Au-delà de l’aspect éthique, les avantages financiers pour les investisseurs sont évidents. Les indices et les fonds «clean tech» se multiplient aux Etats-Unis et leur cote en bourse ne cesse de croître.

Al Gore l’a bien compris, lui qui a créé dès 2004 Generation Investment Management, une très lucrative firme d’investissement qui se concentre sur les sociétés socialement et écologiquement responsables (LODH vient d’annoncer la conclusion d’un accord de distribution exclusive pour l’Europe continentale des fonds élaborés par cettte firme). Car l’impact financier de phénomènes tels que le changement climatique, la hausse du prix du pétrole ou des questions liées à la santé, à la migration ou à l’employabilité, est désormais reconnu par tous. La problématique du développement durable devient donc peu à peu incontournable dans les processus d’investissements.
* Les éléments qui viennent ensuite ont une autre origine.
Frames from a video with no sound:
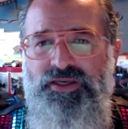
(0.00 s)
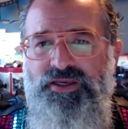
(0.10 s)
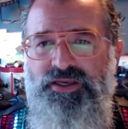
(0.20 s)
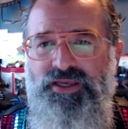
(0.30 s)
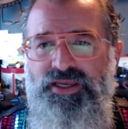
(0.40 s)

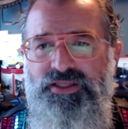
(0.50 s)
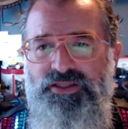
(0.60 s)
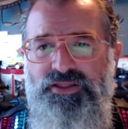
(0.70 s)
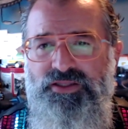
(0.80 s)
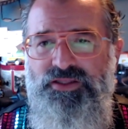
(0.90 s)

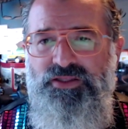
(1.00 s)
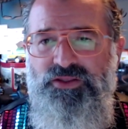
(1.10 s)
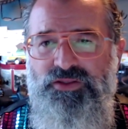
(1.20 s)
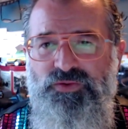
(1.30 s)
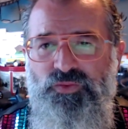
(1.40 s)
And
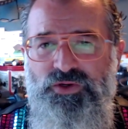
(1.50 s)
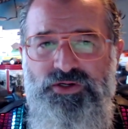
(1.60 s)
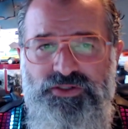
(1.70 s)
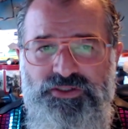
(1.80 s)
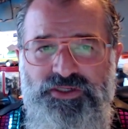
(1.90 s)
the
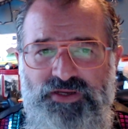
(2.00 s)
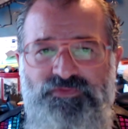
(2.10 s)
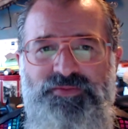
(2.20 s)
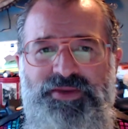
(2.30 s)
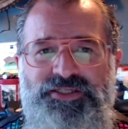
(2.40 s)
worst
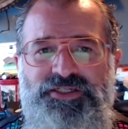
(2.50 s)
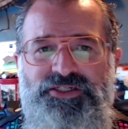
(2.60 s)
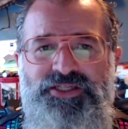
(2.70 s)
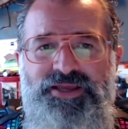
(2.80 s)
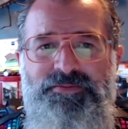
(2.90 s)
of a
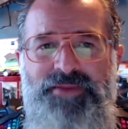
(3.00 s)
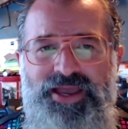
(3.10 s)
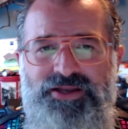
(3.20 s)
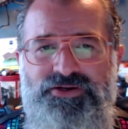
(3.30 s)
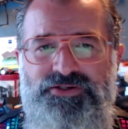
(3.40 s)
message that
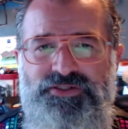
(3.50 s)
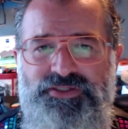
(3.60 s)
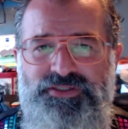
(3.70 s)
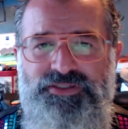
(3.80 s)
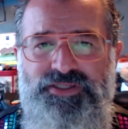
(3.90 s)

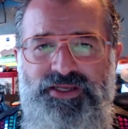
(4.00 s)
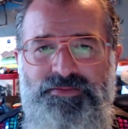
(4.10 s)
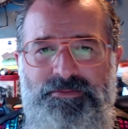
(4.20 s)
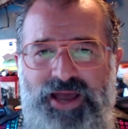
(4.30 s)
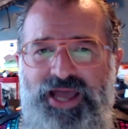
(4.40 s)
matters is
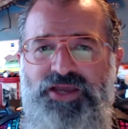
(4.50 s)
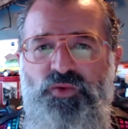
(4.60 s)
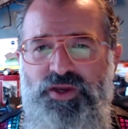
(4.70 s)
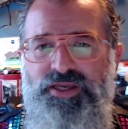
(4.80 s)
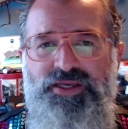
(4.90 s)
that
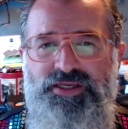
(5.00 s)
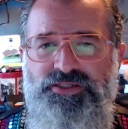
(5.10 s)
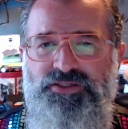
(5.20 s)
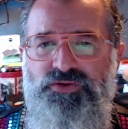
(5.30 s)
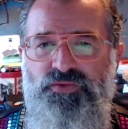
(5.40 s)
my way
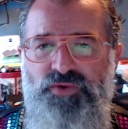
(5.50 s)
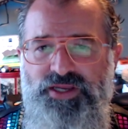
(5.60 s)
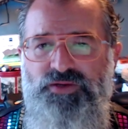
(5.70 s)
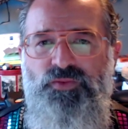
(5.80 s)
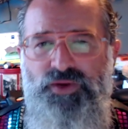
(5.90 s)
is the
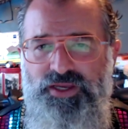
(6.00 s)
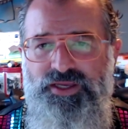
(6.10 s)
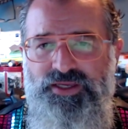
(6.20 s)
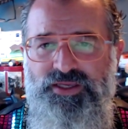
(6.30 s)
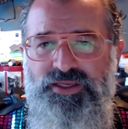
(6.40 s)
right
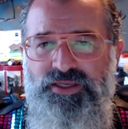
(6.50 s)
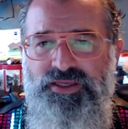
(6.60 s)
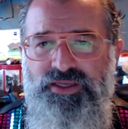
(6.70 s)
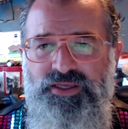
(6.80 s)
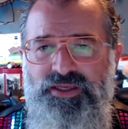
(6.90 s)
way.
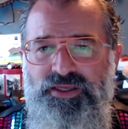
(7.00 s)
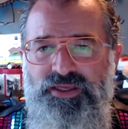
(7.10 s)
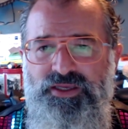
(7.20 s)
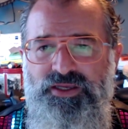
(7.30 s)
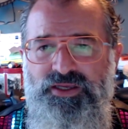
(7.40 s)

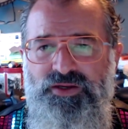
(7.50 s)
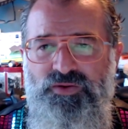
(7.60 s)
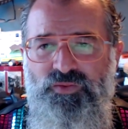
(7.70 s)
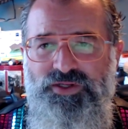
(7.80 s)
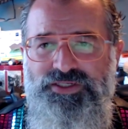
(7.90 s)

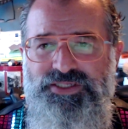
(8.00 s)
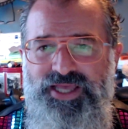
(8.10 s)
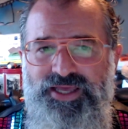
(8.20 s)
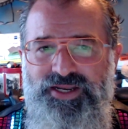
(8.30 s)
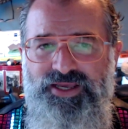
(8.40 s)
What does
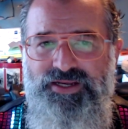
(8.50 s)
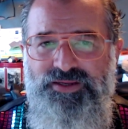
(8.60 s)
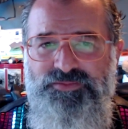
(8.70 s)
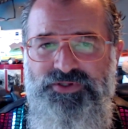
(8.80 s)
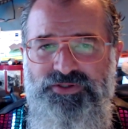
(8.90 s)
that add
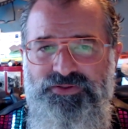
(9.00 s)
up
«Les ISR ne se réfèrent pas uniquement aux énergies alternatives, il s’agit surtout d’une philosophie, indique Tatjana Domke, de l’UBS. En outre, de plus en plus d’investisseurs s’intéressent à ces placements: nous assistons donc moins à une simple mode qu’à une véritable tendance.»

Ce qui ne doit pas faire oublier la gravité de la situation: «Nous consommons aujourd’hui deux à trois fois plus de pétrole que nous n’en découvrons, dit César de Brito. Dès 2020, les besoins en eau douce pourraient être deux fois plus importants que les ressources dispo­nibles et, dans 30 ans, notre planète aura perdu 40% de ses ressources naturelles.» Dès lors, la finance se doit impérativement d’intégrer la notion de durabilité, si elle compte réaliser des bénéfices sur le long terme.

Pour ce faire, César de Brito propose diverses pistes: «Le soutien de l’Etat est indispensable car, dans un premier temps, les acteurs se dirigent là où se trouvent les subventions. Mais ce n’est pas suffisant, il faut dépasser la conception de marché de niche et aller vers le mainstream. Dans cette optique, il est notamment urgent d’uniformiser la comptabilité internationale afin que celle-ci intègre aussi des valeurs qualitatives.»